Small Group Tools
Contemporary Comments 2017
Offerings of Gratitude
The Role of Stewardship
Colossians 1:16-18; Hebrews 4:14-16; 3 John 3; Genesis 3:16-18; Revelation 14:6-12; 1 Peter 1:15-16
March 10, 2018
Sometimes the greatest innovations come from the simplest sources. Scientists aiming to create a power supply for implantable devices such as pacemakers found inspiration in the form of a slippery sea creature—the electric eel. Using their shock-producing biochemical system as a guide, researchers developed a device capable of yielding 110 volts. They stacked layers of water-filled gels which encourage the accumulation of ions. This ion gradient creates a significant charging potential which can be harvested for electric power.
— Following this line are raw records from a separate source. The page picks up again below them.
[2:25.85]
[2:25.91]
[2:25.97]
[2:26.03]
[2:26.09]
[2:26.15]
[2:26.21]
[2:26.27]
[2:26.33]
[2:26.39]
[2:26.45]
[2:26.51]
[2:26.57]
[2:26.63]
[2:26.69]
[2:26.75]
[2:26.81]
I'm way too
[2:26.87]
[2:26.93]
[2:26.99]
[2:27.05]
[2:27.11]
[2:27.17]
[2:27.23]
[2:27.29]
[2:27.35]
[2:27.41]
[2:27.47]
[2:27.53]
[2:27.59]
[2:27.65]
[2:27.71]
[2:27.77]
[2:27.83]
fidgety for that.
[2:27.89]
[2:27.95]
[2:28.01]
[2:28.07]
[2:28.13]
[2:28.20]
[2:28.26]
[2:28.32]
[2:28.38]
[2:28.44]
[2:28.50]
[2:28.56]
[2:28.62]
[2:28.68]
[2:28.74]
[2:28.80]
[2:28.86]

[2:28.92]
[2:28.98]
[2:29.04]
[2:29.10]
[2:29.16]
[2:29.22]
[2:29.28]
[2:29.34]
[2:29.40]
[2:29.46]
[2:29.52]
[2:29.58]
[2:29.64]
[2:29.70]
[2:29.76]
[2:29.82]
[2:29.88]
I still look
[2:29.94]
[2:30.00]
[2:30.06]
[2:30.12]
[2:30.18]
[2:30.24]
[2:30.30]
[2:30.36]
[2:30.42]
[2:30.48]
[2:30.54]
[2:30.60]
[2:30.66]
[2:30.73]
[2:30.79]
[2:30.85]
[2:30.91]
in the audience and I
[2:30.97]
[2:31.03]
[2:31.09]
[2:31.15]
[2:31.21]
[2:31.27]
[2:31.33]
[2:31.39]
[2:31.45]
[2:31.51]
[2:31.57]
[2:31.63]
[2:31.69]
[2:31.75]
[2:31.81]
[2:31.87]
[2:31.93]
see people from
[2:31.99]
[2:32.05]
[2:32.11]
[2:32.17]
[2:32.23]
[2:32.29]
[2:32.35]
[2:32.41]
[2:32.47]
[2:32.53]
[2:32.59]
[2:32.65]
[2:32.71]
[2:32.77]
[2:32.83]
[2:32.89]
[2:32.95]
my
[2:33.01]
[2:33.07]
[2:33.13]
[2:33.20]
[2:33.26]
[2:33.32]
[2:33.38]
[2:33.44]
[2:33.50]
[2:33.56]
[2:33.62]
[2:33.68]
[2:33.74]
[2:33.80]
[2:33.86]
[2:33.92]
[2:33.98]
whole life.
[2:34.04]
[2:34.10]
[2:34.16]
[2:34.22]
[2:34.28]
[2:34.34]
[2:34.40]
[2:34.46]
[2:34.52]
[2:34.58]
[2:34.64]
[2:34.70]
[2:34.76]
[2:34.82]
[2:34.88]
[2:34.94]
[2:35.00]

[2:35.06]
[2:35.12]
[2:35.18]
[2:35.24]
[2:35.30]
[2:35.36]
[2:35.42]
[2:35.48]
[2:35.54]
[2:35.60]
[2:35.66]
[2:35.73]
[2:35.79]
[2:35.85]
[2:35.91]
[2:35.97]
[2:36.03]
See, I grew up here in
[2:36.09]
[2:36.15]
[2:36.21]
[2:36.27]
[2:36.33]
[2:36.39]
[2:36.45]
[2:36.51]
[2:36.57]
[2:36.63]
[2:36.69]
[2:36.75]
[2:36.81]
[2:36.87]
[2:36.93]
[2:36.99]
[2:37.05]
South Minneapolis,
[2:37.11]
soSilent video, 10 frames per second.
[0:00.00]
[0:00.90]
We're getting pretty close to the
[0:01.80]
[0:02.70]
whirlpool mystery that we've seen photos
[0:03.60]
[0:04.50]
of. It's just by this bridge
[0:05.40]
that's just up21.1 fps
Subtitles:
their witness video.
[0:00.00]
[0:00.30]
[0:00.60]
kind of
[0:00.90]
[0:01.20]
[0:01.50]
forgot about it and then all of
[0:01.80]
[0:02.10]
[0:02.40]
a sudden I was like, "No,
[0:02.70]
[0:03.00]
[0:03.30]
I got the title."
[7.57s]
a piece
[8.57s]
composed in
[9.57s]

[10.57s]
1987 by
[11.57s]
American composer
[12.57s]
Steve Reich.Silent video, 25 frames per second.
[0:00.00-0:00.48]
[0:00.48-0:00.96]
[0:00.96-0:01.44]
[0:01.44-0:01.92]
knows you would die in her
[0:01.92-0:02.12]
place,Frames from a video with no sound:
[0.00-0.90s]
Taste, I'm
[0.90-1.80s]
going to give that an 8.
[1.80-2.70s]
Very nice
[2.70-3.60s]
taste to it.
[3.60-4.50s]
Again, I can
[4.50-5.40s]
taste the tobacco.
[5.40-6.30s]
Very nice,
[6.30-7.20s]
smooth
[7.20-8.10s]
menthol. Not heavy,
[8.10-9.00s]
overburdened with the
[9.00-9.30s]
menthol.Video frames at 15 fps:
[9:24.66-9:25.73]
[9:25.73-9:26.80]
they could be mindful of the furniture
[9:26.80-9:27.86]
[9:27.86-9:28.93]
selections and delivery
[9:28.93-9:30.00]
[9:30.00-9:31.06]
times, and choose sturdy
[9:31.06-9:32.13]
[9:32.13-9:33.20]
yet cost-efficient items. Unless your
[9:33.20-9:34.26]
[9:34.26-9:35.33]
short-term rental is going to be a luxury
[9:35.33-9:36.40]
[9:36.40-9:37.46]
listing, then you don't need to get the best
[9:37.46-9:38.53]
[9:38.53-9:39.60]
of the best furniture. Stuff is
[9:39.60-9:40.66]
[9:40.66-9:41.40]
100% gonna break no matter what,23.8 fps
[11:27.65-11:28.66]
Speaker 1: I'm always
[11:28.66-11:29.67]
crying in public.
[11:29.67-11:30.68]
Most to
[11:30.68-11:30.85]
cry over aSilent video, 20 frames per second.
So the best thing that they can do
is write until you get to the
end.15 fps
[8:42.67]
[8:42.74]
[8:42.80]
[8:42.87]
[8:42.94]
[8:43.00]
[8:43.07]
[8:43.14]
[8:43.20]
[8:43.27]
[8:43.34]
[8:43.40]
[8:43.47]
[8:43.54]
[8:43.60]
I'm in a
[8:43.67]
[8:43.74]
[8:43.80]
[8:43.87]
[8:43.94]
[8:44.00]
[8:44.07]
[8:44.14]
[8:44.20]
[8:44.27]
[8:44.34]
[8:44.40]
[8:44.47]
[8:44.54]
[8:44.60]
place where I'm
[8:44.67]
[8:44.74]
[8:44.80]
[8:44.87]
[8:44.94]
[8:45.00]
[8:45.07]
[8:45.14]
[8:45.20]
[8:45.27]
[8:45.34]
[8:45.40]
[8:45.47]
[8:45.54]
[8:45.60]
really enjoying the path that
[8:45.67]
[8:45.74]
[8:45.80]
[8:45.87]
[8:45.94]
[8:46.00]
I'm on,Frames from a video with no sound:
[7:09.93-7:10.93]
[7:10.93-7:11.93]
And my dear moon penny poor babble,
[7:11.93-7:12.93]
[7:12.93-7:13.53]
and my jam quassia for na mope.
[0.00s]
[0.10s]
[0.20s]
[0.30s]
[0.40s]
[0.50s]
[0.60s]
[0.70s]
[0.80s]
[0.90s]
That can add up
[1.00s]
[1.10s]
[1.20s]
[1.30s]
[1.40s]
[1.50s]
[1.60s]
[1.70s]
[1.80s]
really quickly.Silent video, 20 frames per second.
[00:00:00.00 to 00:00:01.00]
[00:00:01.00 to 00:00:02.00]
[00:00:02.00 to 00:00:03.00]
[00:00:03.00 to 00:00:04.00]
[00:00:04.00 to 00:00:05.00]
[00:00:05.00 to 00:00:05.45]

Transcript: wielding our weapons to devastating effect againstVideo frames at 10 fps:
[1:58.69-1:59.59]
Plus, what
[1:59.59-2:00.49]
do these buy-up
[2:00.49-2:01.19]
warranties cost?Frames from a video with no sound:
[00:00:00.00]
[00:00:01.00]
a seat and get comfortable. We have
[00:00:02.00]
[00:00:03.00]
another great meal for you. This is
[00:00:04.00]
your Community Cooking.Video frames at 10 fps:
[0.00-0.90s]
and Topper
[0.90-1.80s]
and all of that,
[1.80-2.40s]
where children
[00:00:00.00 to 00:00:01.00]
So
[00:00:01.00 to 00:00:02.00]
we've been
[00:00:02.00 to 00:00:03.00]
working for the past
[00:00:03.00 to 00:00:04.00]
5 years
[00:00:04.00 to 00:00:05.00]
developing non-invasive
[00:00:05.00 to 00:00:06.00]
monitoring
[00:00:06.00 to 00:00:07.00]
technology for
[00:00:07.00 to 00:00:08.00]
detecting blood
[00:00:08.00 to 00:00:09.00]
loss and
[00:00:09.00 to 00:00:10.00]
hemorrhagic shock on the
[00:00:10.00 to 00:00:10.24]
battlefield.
“These hydrogels are brought into contact, producing a voltage which scales indefinitely with the number of units stacked in series, and a current (corresponds) with the number of units in parallel,” lead researcher Anirvan Guha explained in a recent paper. The international team created the unique hydrogel layers using 3D-printing technology. They deposited tiny droplets of gel with the precision and resolution to print an array of 2,500 gels on a sheet the size of a normal piece of printer paper. Researchers hope to scale up the device's voltage potential. “Right now, we’re in the range of tens to hundreds of micro-amperes,” says Guha, “which is too low to power most electronic devices.”
The researchers also hope to develop devices that can tap into the ion gradients that naturally exist in the human body, allowing the body’s own biochemical systems to power implantable devices. Guha’s team is one of many working to design self-powered implantable devices. Last year, researchers from UCLA and the University of Connecticut unveiled new technology which promises to capture the body's kinetic energy and convert it into usable electricity. 
Often, mechanical devices and the power needed to operate them are in very close proximity, but the link between the power source and the machine is missing. This week’s lesson looks at the role of stewardship in the grand plan of salvation. In a sense, stewardship is the link that pumps the fuel—the funds—that powers the gospel engine. All the resources needed to empower the work of sharing the gospel of the kingdom to the world are as close as a wallet, a checkbook, or an online giving app. Stewardship is the action that fills the gospel fuel tank.
When Christ is the center of everything we are, the stewardship link is a natural part of life. Jesus provides the fuel to power every aspect of our lives. God gives us the energy and the opportunity to work and earn a living. God also manages the openings for us to share the gospel with those who need to hear it. But God does not forcefully operate the fuel pump between our resources and the gospel need. True stewardship flows from grateful hearts, motivated by our love for Jesus. It’s up to us to activate that stewardship link and provide power for the gospel engine to run smoothly and effectively.